There is one thing, however, that has given the Church another push into the world of online communication - the Covid-19 pandemic and the resulting fears and restrictions. Parish in-person activity forced attendance to dwindle to numbers not seen except in times of Church persecution under some Communist regime. Congregations were left wondering if anything was still happening at their local church. Some parishes are still seemingly left in the dark and will probably not survive the pandemic regulations. Parishes that already had some method of livestreaming their services - or those that got on board fast - actually survived the darkest moments. Some even said that their online numbers probably surpassed their regular attendance. The reason for the increase in attendance - even if "virtual" - was that the faithful migrated online to parishes that offered good livestreaming and/or it was simply easier for them to "attend" (without having to leave the house). Of course, people also wanted to discover what was out there. This they Sunday 'participated' in the Divine Liturgy at the local Cathedral and next Sunday, perhaps the Resurrection Cathedral in Kyiv. They wanted to check out what other parishes are doing. What about other eparchies? Other countries?

Some people have discussed as to when or how the livestreaming will finally end. And, connected to that, when would the pandemic dispensation finally be lifted concerning the obligation to attend Sunday and Holy-Day church services. Well, the dispensation will surely be lifted someday when fear of the coronavirus subsides, but... will livestreaming ever fade? Quite certainly not. Even if it may be abused by some who just don't feel like coming to church, livestreaming will be maintained for those who cannot attend in-person (the ill, the elderly, those travelling, etc.) and those who will want to attend from places far away.

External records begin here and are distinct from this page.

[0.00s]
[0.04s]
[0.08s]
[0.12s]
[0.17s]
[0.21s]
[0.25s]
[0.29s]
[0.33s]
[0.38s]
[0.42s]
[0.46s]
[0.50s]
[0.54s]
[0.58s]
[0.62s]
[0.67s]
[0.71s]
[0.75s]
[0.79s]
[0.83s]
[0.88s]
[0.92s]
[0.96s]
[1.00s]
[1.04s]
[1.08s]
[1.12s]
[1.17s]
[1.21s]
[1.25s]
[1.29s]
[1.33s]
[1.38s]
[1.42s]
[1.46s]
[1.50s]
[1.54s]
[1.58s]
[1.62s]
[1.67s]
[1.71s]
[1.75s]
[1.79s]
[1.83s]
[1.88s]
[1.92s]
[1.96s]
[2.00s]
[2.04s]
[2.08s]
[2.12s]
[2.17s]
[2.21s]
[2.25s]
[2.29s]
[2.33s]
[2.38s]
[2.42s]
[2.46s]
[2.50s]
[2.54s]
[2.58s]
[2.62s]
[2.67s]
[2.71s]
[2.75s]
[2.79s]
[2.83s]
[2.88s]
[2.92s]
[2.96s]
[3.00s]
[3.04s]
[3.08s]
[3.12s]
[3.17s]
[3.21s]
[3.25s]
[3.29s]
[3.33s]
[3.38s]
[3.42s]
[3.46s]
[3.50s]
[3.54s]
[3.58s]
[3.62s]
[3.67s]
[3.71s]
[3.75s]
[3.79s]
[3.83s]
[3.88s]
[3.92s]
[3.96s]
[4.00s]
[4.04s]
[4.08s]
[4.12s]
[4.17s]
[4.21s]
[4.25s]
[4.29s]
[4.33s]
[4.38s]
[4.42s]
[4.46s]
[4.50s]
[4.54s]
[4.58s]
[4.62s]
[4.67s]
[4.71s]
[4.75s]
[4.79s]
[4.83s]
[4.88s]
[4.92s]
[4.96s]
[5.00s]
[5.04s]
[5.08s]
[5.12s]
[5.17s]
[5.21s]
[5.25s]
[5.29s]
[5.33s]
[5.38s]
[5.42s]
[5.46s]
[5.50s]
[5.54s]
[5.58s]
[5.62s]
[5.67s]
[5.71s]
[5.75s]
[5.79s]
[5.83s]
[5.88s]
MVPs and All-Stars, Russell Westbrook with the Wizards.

Besides the obvious benefit of livestreaming in keeping the parish family together, other social platforms also became helpful and even essential. Online conferencing - via platforms like Google Meet and the ever popular Zoom - soon became commonplace in offices, chanceries and parishes. Everything from parish council meetings to Catechism programs to hospital visits were happening via Skype, Zoom and other apps. In fact, even national and international gatherings - like synods and bishops' conferences - are now either held exclusively via online conferencing or with this being a clear component.

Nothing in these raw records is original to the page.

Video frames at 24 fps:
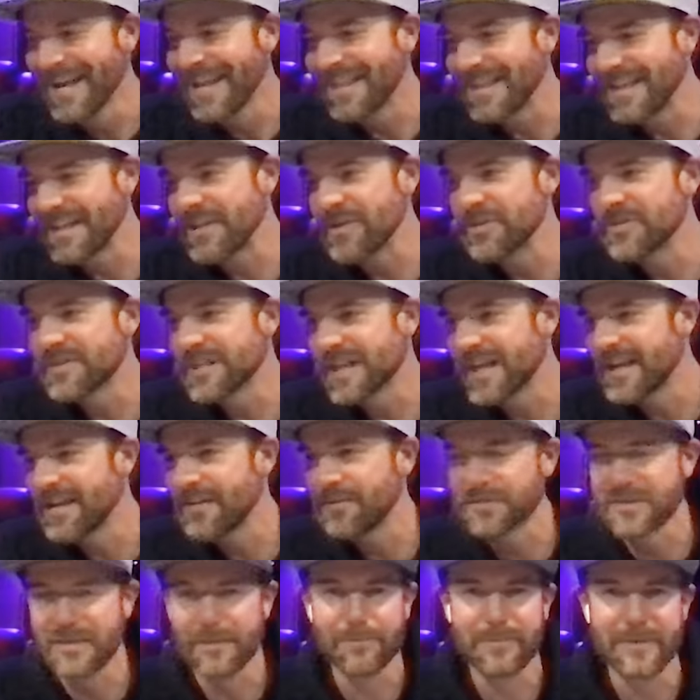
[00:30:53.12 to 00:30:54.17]
think you said it
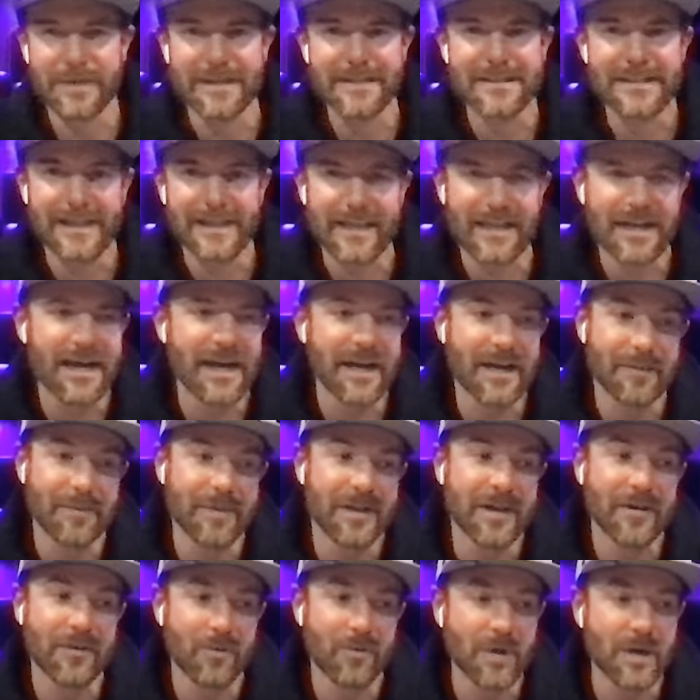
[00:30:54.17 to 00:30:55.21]
was a big ticket item,
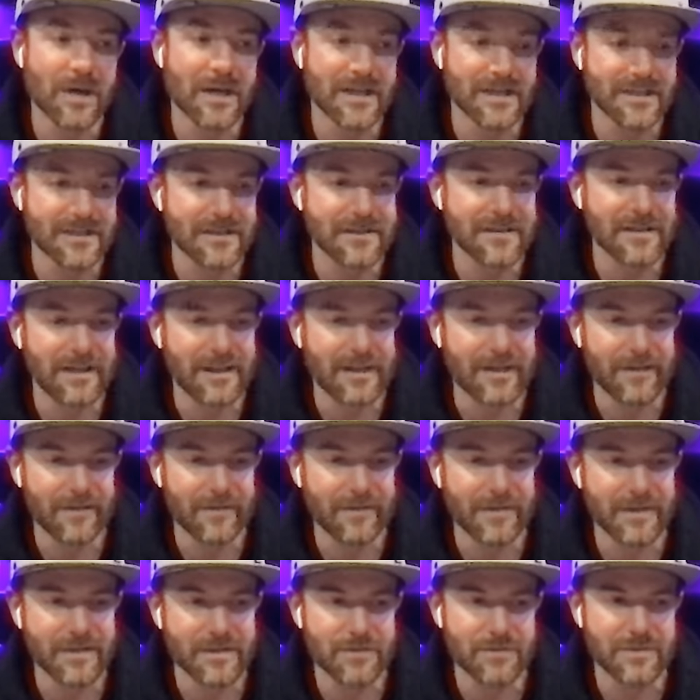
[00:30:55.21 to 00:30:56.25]
and it was. Uh,
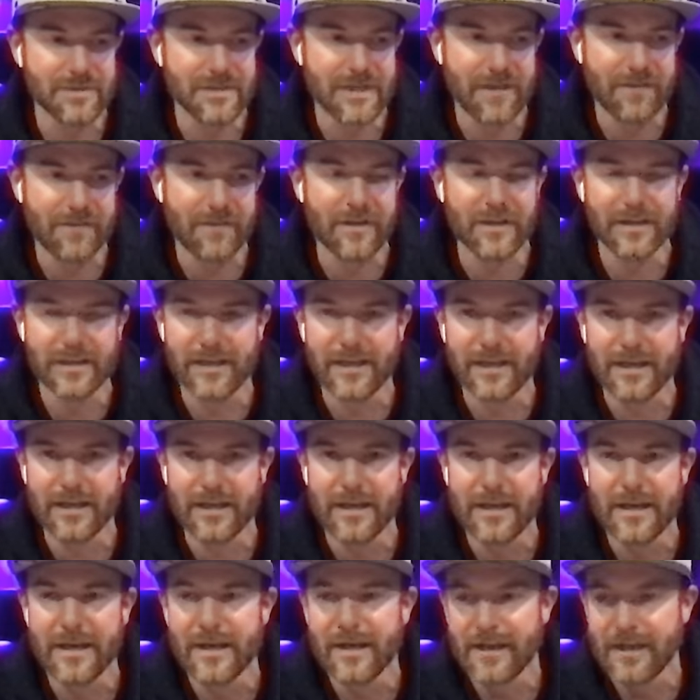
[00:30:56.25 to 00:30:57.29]
this was definitely.
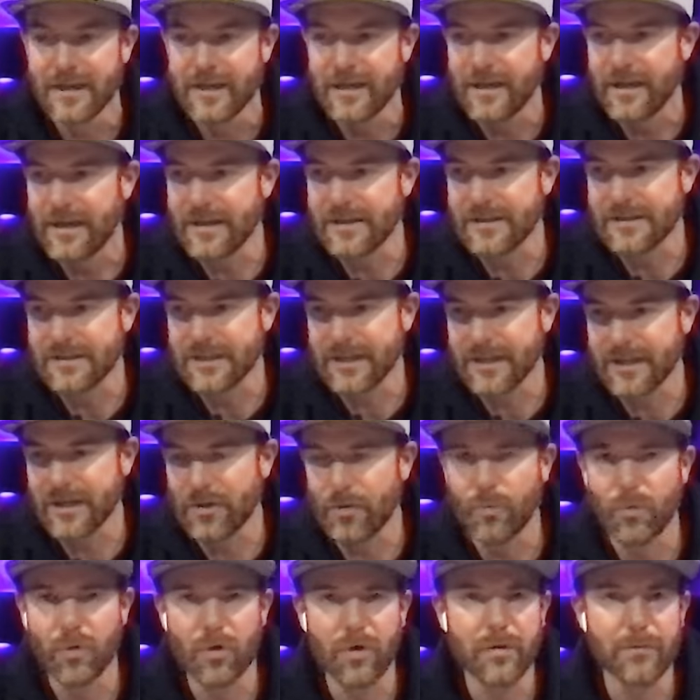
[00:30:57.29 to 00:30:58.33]
It's like a
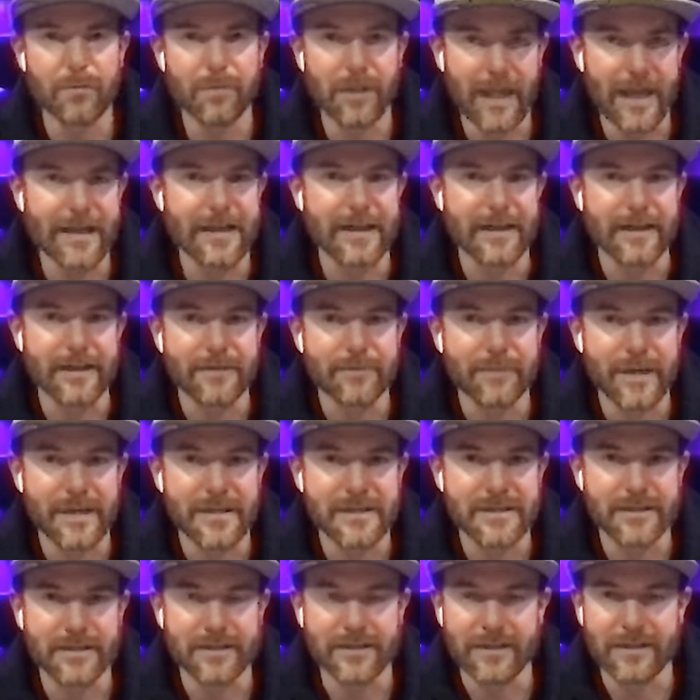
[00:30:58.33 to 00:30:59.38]
wool blanket,
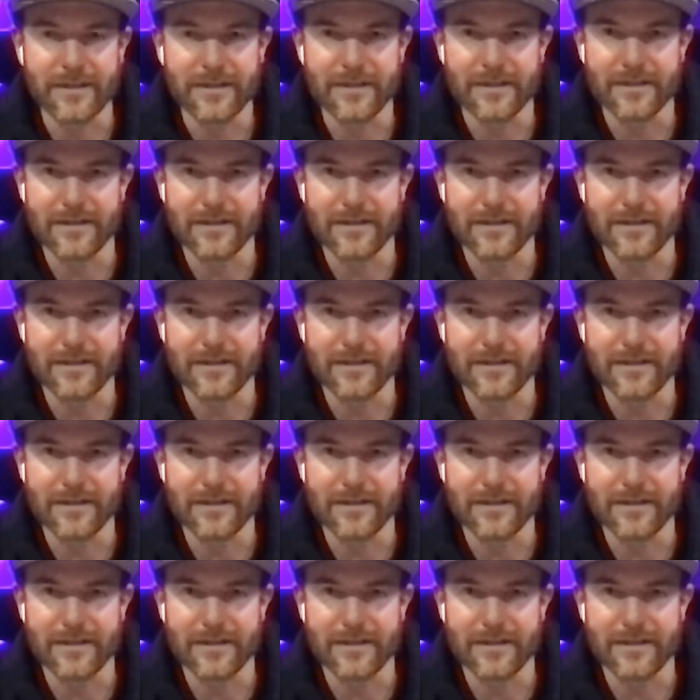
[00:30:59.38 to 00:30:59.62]
basically. That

Many parishes throughout Manitoba have already established clear and workable online means of communication. This has renewed parish life and will certainly be part of parish life for the immediate future and probably permanently. There are concerns about this. What will it mean for community building within a parish? Will the parishes continue to receive the support that they need to remain vibrant? What about security and confidentiality? Will the online participation enhance the spiritual life of those who found it challenging to regularly attend in-person, or will it rather whittle away at the numbers of those that would normally make the effort to attend in person? A lot will depend on the narrative and the teaching that the people receive. If the Faithful will make the effort to teach and understand the nuances between a Communion Service and a Eucharistic Divine Liturgy, or, say, "Spiritual Holy Communion" and, well, Holy Communion, etc. then we will surely maintain an active Church life.

At the heart of any successful growing of the Church and extending its mission of the Salvation of souls must be the Lord's command, "go ye therefore, and teach all nations...." (Mt 28:19-20) But to teach you must reach out to people and have listeners to hear you and viewers to see you. The best way to reach individuals and vast crowds in our time - is online. God willing, we will better learn to use the best social communications platforms for the all-important work of Evangelization and of strengthening the brothers and sisters in the Faith.